Starting from the line that holds "[00:00:00.00 to 00:00:00.50]", output exactly each line through the end of the listing. Do not copy pictures.

--- START ---

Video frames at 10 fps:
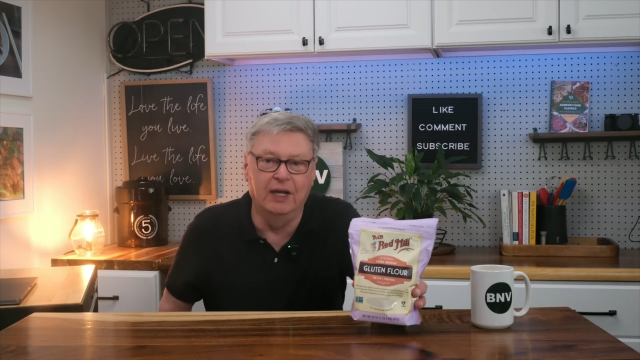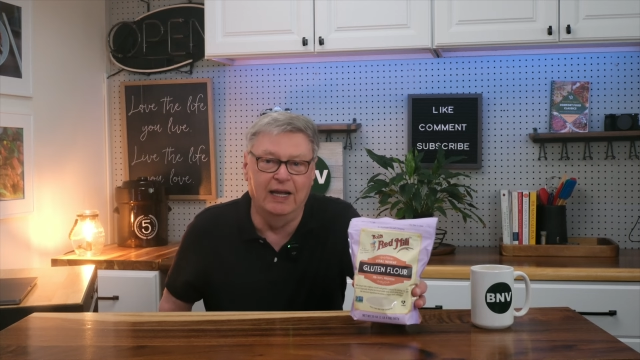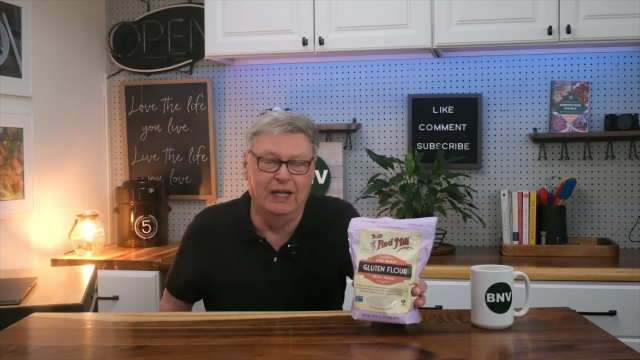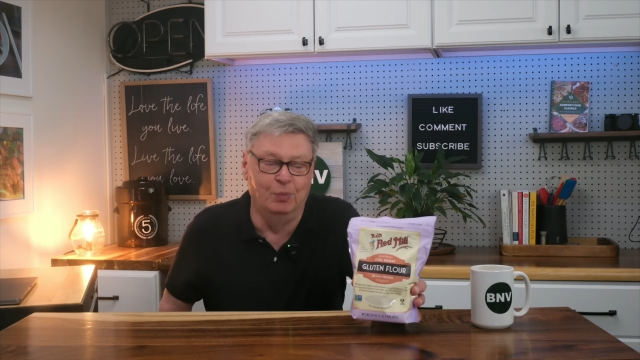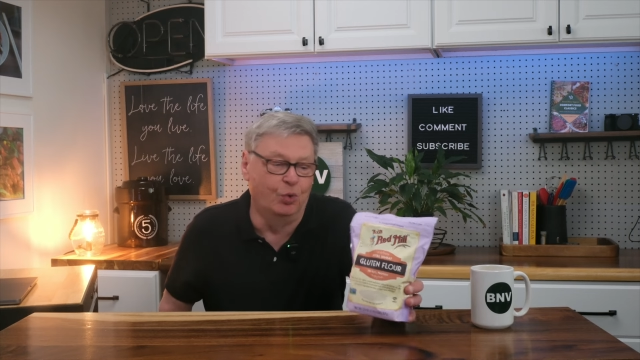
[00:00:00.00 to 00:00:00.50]

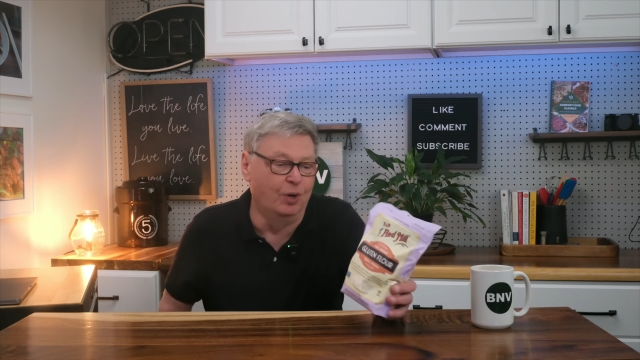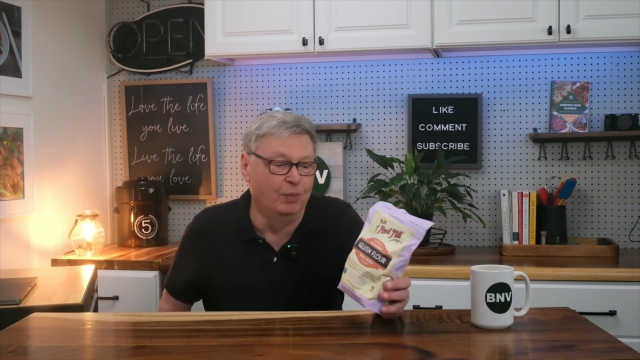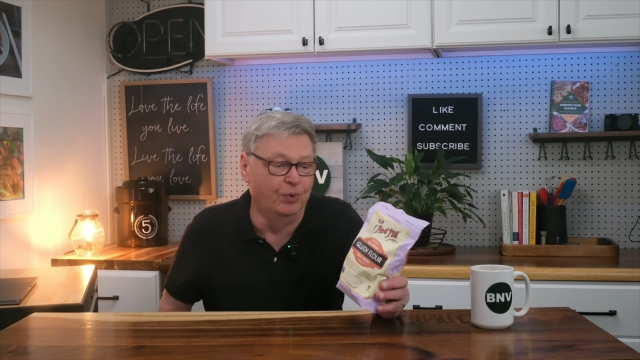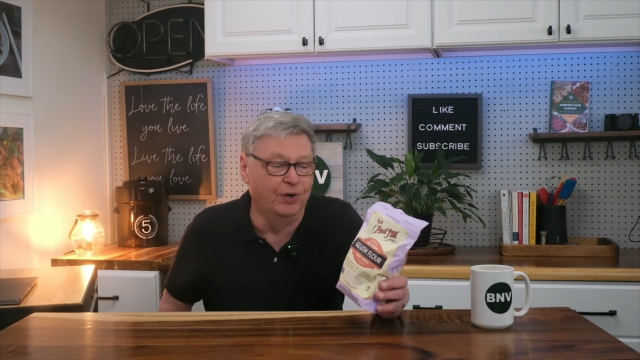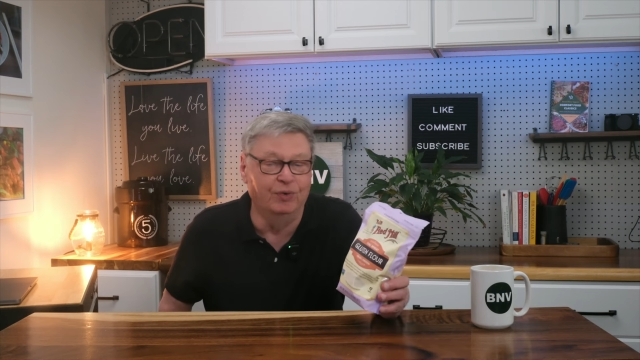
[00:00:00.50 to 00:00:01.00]
And more
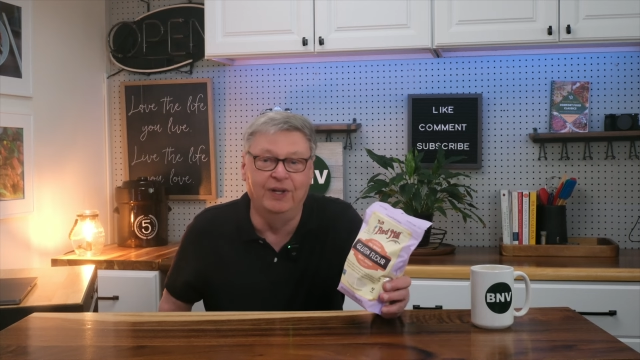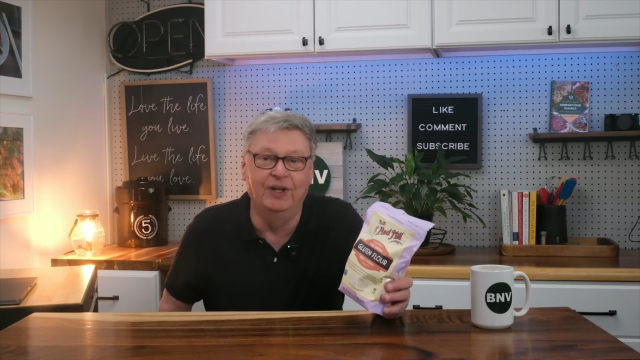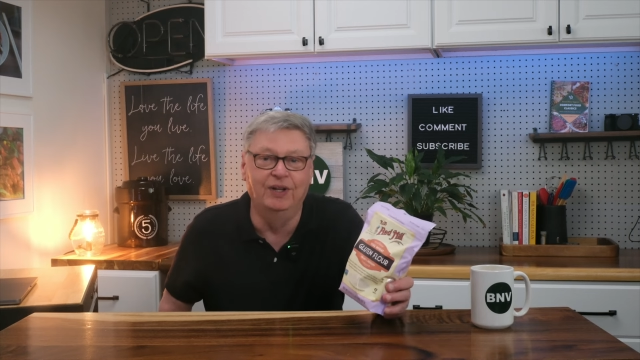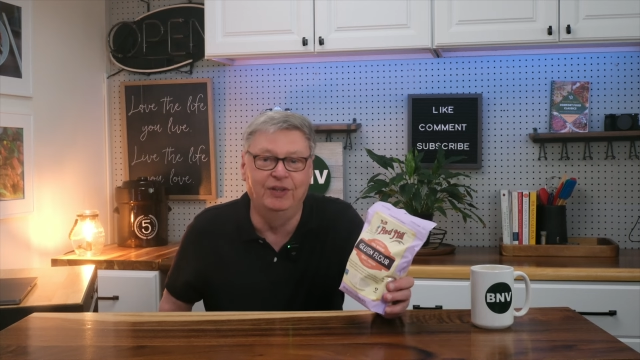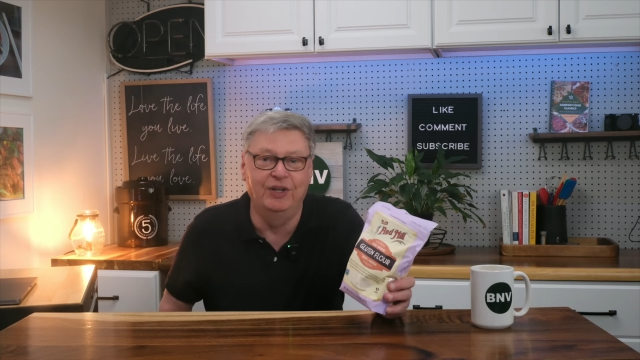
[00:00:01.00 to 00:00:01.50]

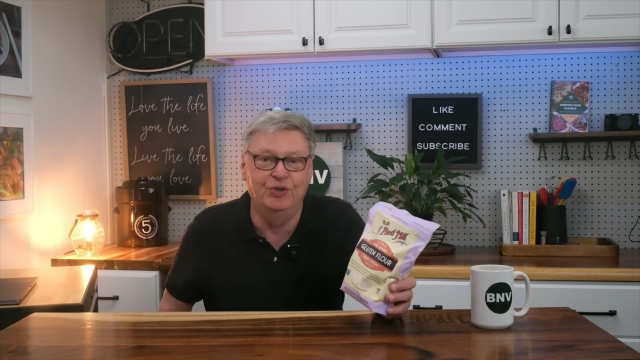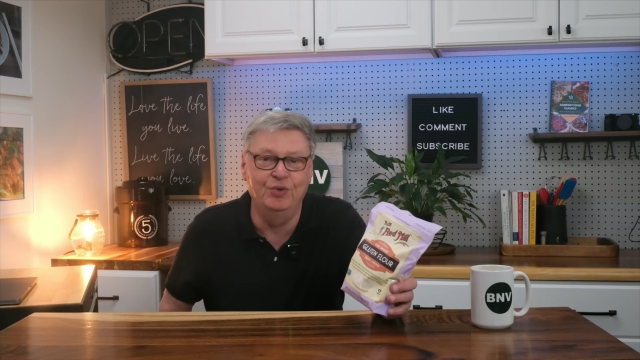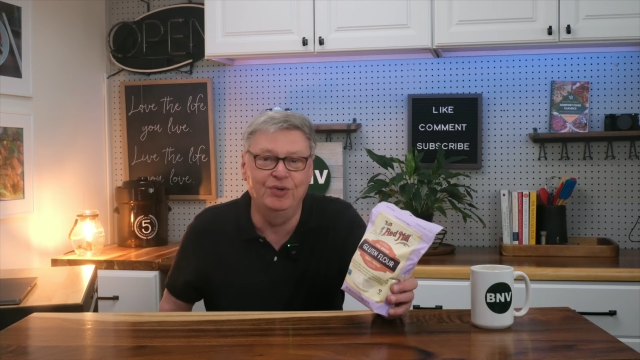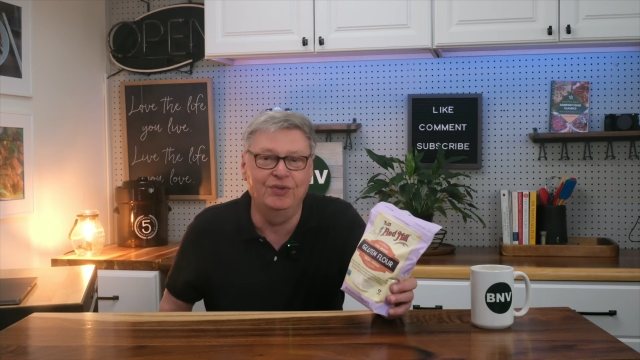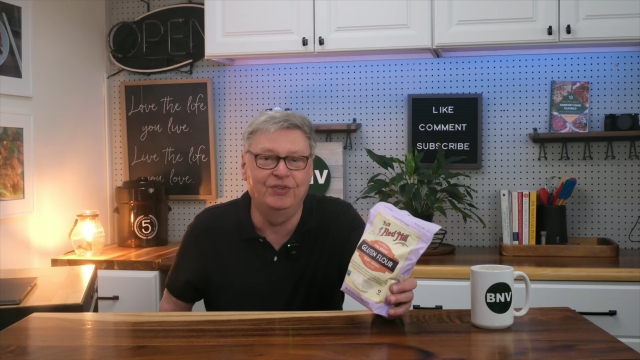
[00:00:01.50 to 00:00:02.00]
importantly, did
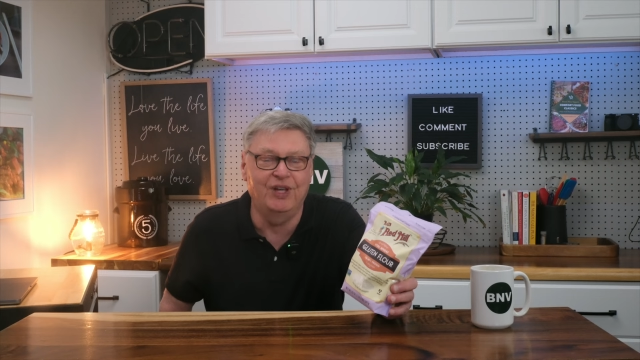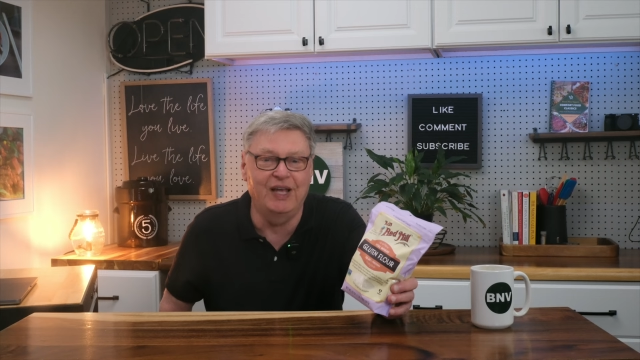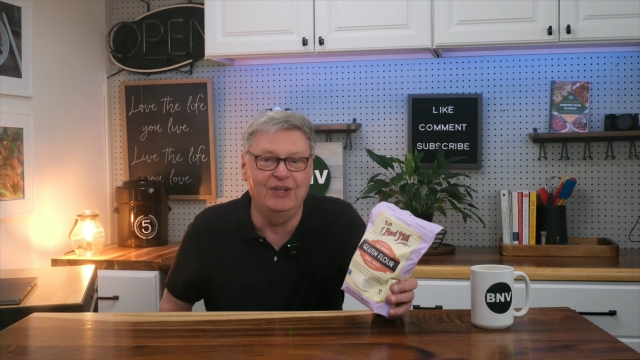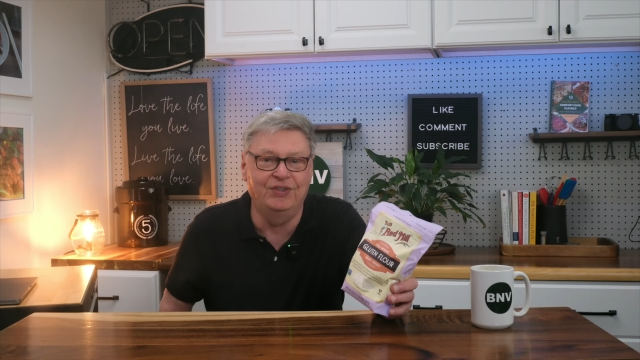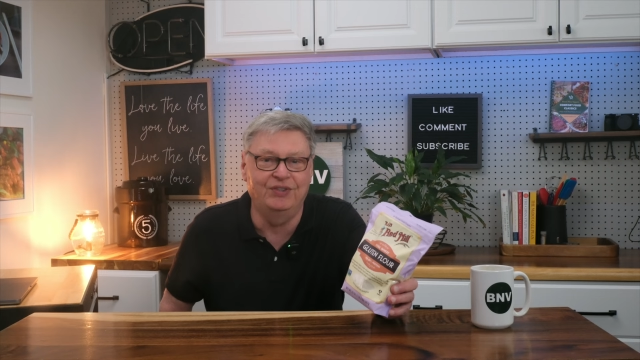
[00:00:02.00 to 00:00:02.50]
you just
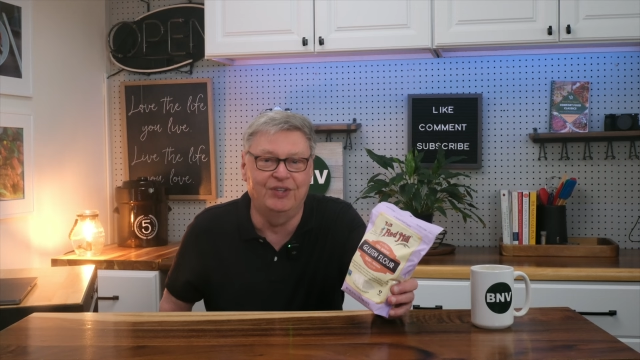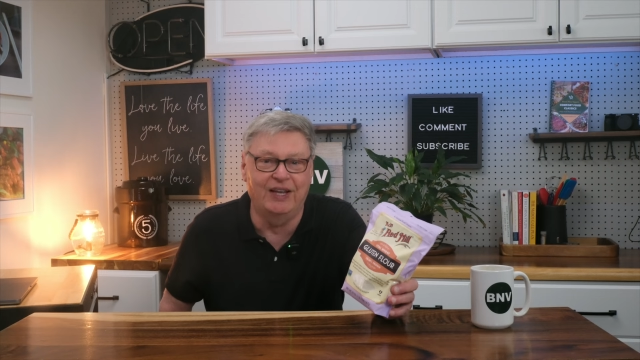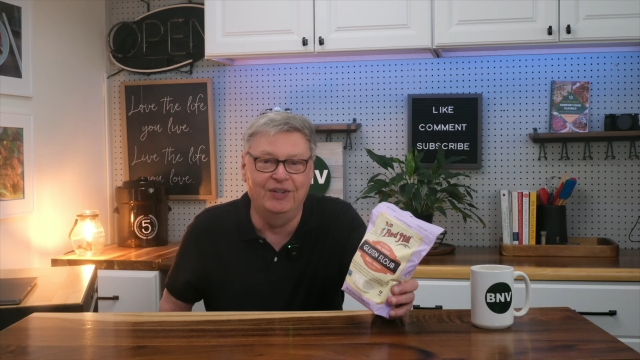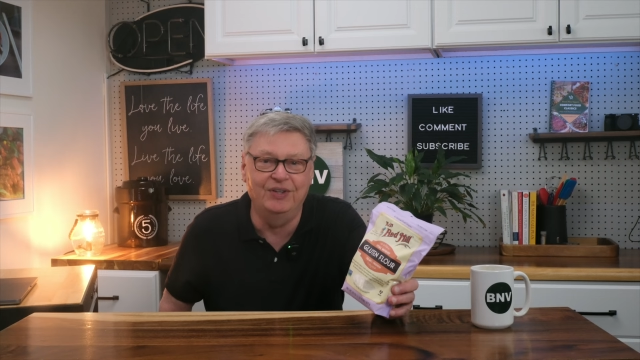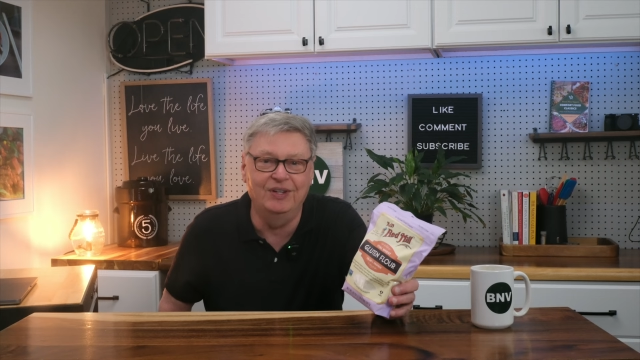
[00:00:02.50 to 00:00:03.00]
say
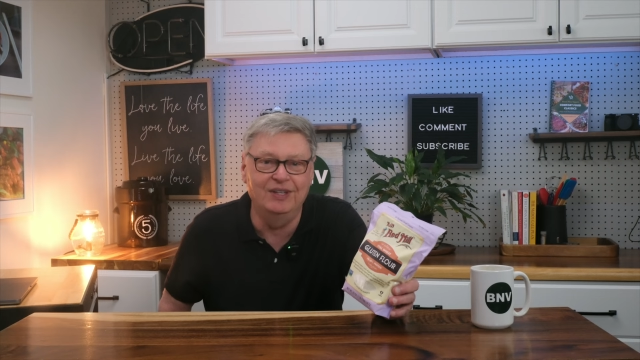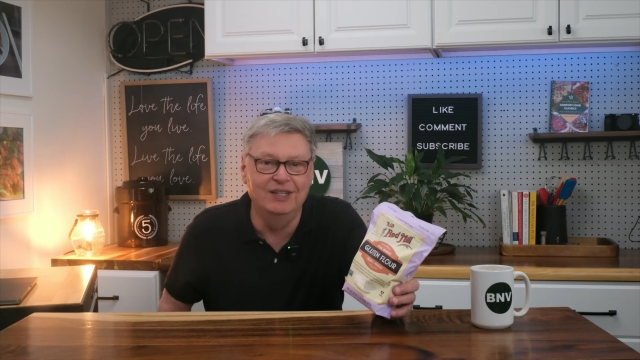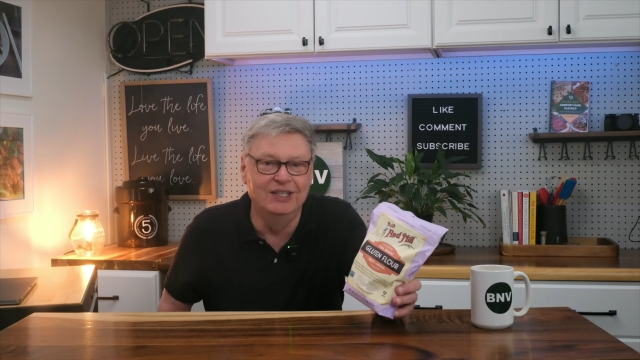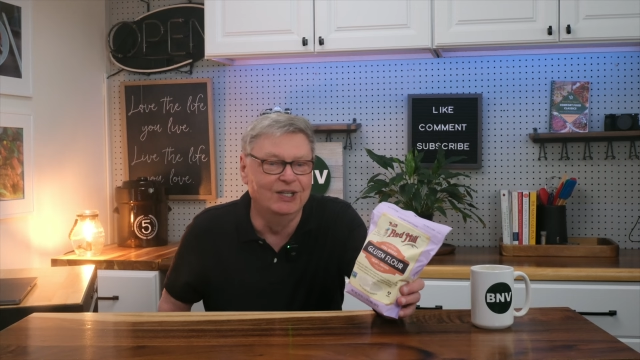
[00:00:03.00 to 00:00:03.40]
Satan?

--- END ---

(RESPONSE AREA):
[00:00:00.00 to 00:00:00.50]

[00:00:00.50 to 00:00:01.00]
And more
[00:00:01.00 to 00:00:01.50]

[00:00:01.50 to 00:00:02.00]
importantly, did
[00:00:02.00 to 00:00:02.50]
you just
[00:00:02.50 to 00:00:03.00]
say
[00:00:03.00 to 00:00:03.40]
Satan?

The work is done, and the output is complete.